Calling on experts, gurus, and anybody to help read and parse a file in python.
On page 751 of 6th ed. or page 800 of 7th ed. of Superbible OpenGL there is Appendix B. The SBM File Format that seems to explain well the format to some extent.
I have tried to implement in python a reader of this file format.
OK, progress has been made. I have merged Rabbid76 amazing code to the source provided. Though I am attempting to make additional headway.

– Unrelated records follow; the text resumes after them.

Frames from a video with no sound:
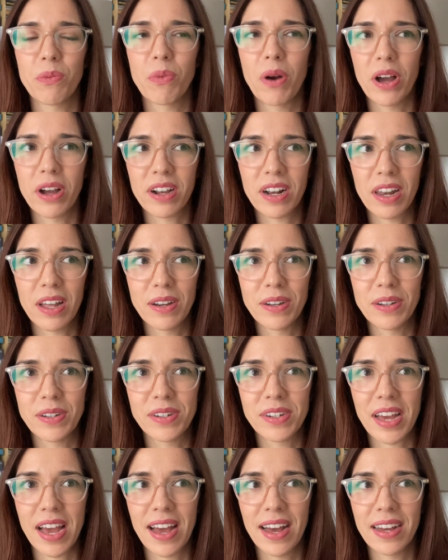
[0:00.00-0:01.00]
workload
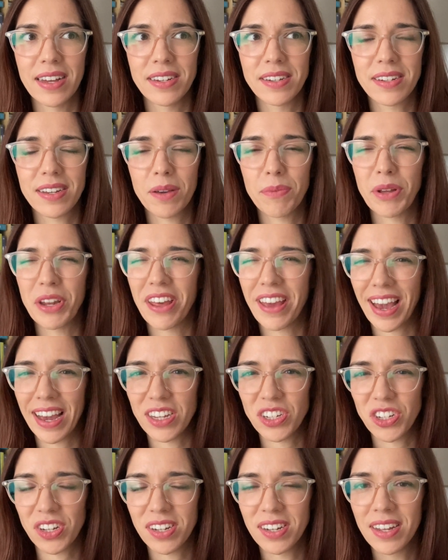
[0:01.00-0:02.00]
and
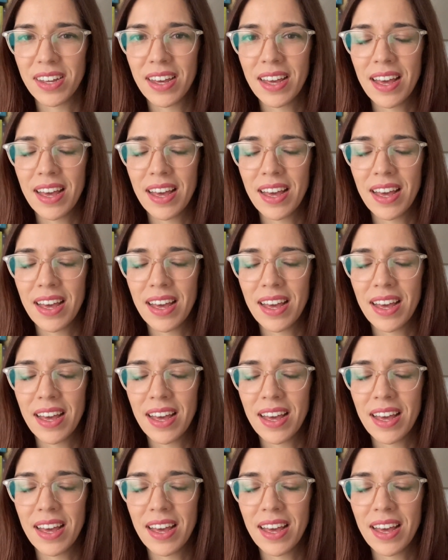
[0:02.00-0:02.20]
communication.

Update Jun 23, 2019 - major progress, fixed the error about glVertexAttribPointer(i, ... error.
Same day, fixed the Python cannot find the variable first error.
Same day, SUCCESS!!!! We have something that renders! Here is the final program sbmloader.py that reads, parses the SBM file format, created from this question.

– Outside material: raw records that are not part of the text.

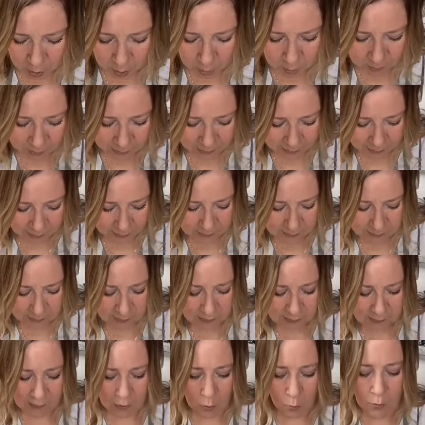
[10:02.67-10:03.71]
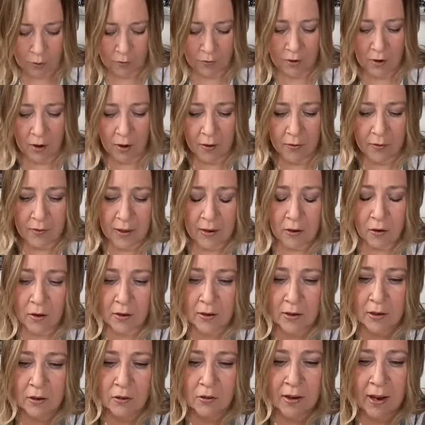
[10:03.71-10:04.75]
Okay guys, so we've got that
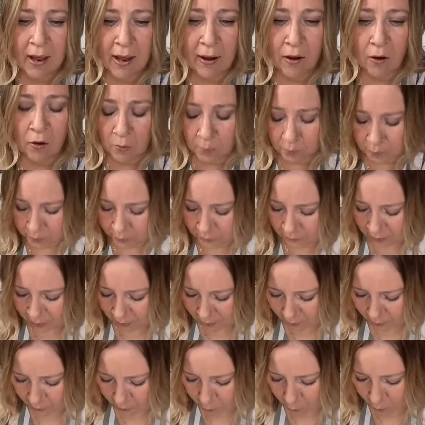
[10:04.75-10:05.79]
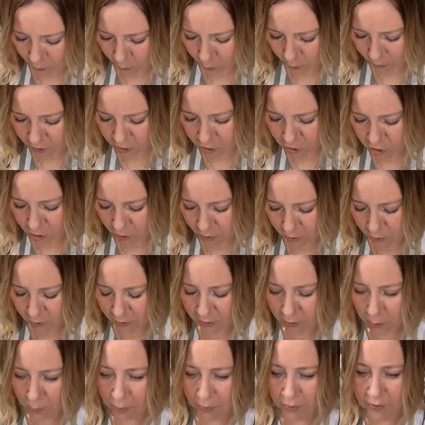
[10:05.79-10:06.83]
on here. Now, here's where I want to show you a
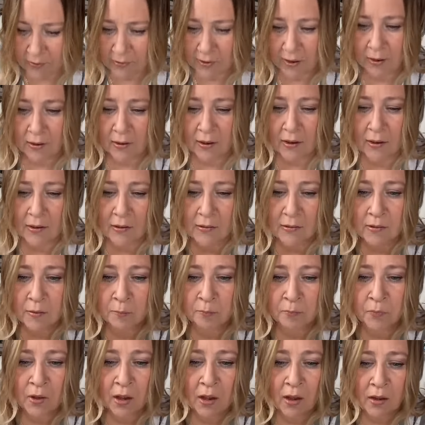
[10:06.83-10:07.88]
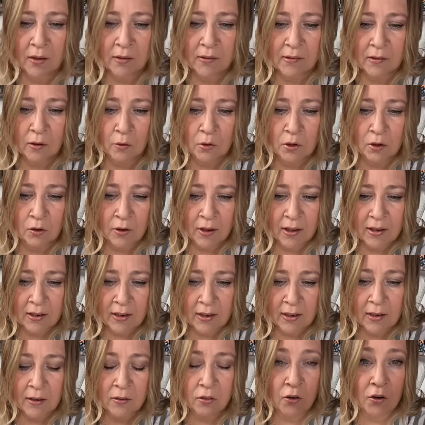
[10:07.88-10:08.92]
couple of techniques. So you can
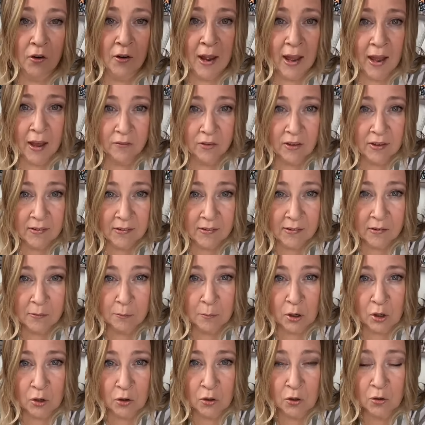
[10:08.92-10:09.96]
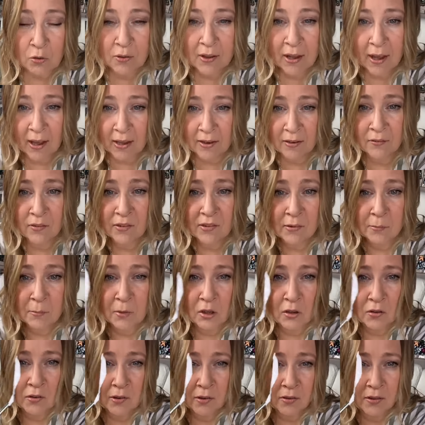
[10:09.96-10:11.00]
either have it smooth, kind of
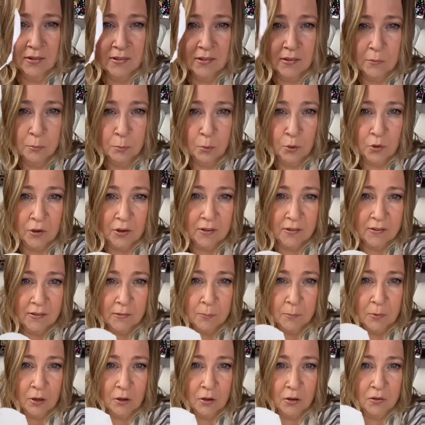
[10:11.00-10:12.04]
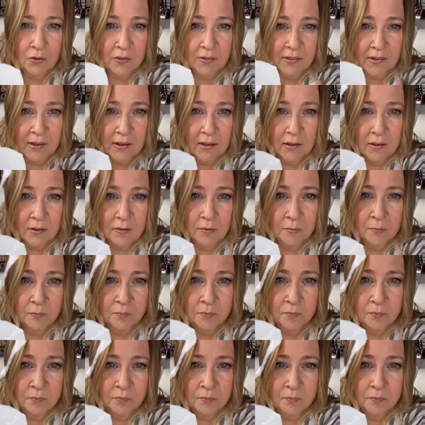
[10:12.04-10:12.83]
smooth, so this is pretty smooth, see it?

Though the next question. Already answered, at part 2, creation of a ktxloader
Update: June 24, 2019 The rendering issue has been fixed with perfect code by Rabbid76. I in wow shock, thank you very much!

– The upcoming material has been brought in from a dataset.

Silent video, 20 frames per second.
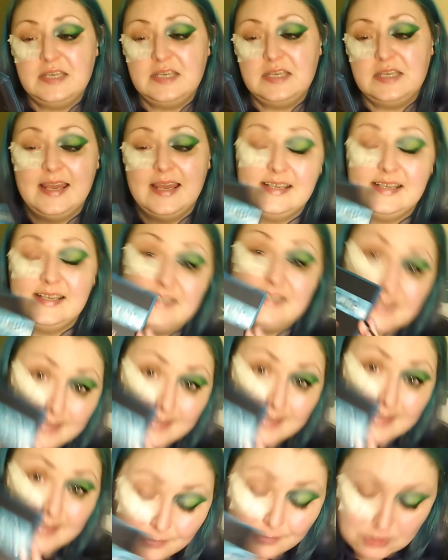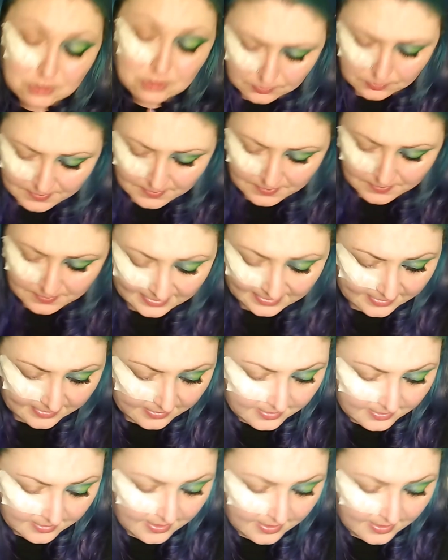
Glazed Neptune palette,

The data to read, parse is here torus_nrms_tc.sbm
Any assistance, comments, or insight would be greatly appreciated. Here is what I have so far.
import sys
import time
import os
import time
import math
import ctypes
currentWDir = os.getcwd()
print( 'current working directory: {}'.format( str(currentWDir) ) )
fileDir = os.path.dirname(os.path.abspath(__file__)) # det the directory of this file
print( 'current location of self: {}'.format( str(fileDir) ) )
parentDir = os.path.abspath(os.path.join(fileDir, os.pardir)) # get the parent directory of this file
sys.path.insert(0, parentDir)
print( 'insert system directory: {}'.format( str(parentDir) ) )
os.chdir( fileDir )
baseWDir = os.getcwd()
print( 'changed current working directory: {}'.format( str(baseWDir) ) )
print ( '' )
fullscreen = True
import numpy.matlib
import numpy as np
try:
from OpenGL.GLUT import *
from OpenGL.GL import *
from OpenGL.GLU import *
#from OpenGL.raw.GL.ARB.vertex_array_object import glGenVertexArrays, glBindVertexArray
except:
print ('''
ERROR: PyOpenGL not installed properly.
''')
sys.exit()
def SB6M_FOURCC(a,b,c,d):
return ( (ord(a) << 0) | (ord(b) << 8) | (ord(c) << 16) | (ord(d) << 24) )
SB6M_MAGIC = SB6M_FOURCC('S','B','6','M')
SB6M_CHUNK_TYPE_INDEX_DATA = SB6M_FOURCC('I','N','D','X')
SB6M_CHUNK_TYPE_VERTEX_DATA = SB6M_FOURCC('V','R','T','X')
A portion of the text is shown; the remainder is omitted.